August wrote:If this is not the result of genetic limits, what is it the result of? Even though evolution supposedly manifests at the macroscopic level, the variation has to happen at the molecular level.

Also, why is evolution irreversible? No mammal has ever evolved into a reptile, or reptile to amphibian etc.
i know it may sound like i'm making stuff up just to prove evolution right, but i really believe this stuff and i have for a while.

the fact that we don't observe organisms to be evolving now is due to a couple of things.

first of all, the world is pretty much completely populated now (by living things). everything is surviving because it fits into its own niche and lives in moderate equalibrium with its environment. because of this, there is no large amount of extinction anywhere and there are no/few unbalanced predator/prey relationships. this means that change in the dna of an organism has more of a chance of being detrimental to that organism's survivability. so the ones that change will usually die and not pass on their genes and the ones that do not change have a better chance of remaining in equalibrium.
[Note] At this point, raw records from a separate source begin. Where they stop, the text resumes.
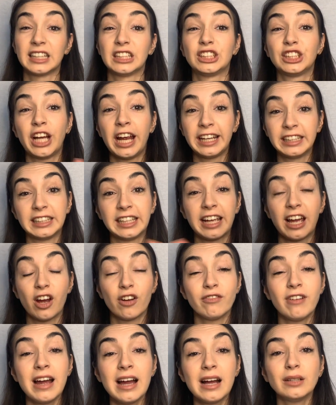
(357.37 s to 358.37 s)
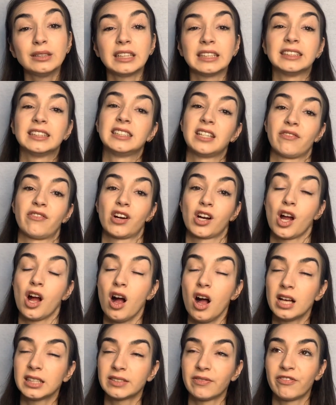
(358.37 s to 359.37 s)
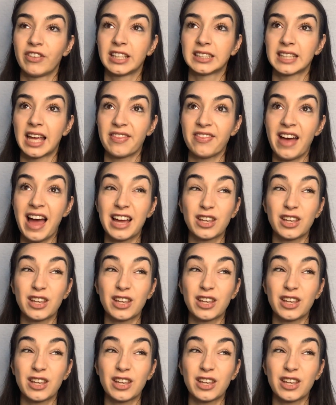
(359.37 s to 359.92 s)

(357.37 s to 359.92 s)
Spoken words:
changing it around into different cars and things like that,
another reason is that we haven't been around for long enough to see any major changes. the climate of the world has been pretty stable and there have been no worldwide natural disasters. everything seems to be in an equilibrium right now. (naturally, though humans change the environment of other animals a lot, and we are starting to see the effects of that). the rate of change in genes is dependant on the rate at which that organisms reproduces, so it takes a long time for many more complex animals to change, and that is only when their environment allows for it.

as for reverse evolution, that doesn't occur because evolution is dependant on the interaction of the organism with its environment. mammals evolved from reptiles to fill a different niche than reptiles. but because reptiles still remain in their niche, mammals will not change back. you cannot just look at an animal and see how it could adapt or evolve; you have to look at its environment and all the factors that affect its life and ability to reproduce.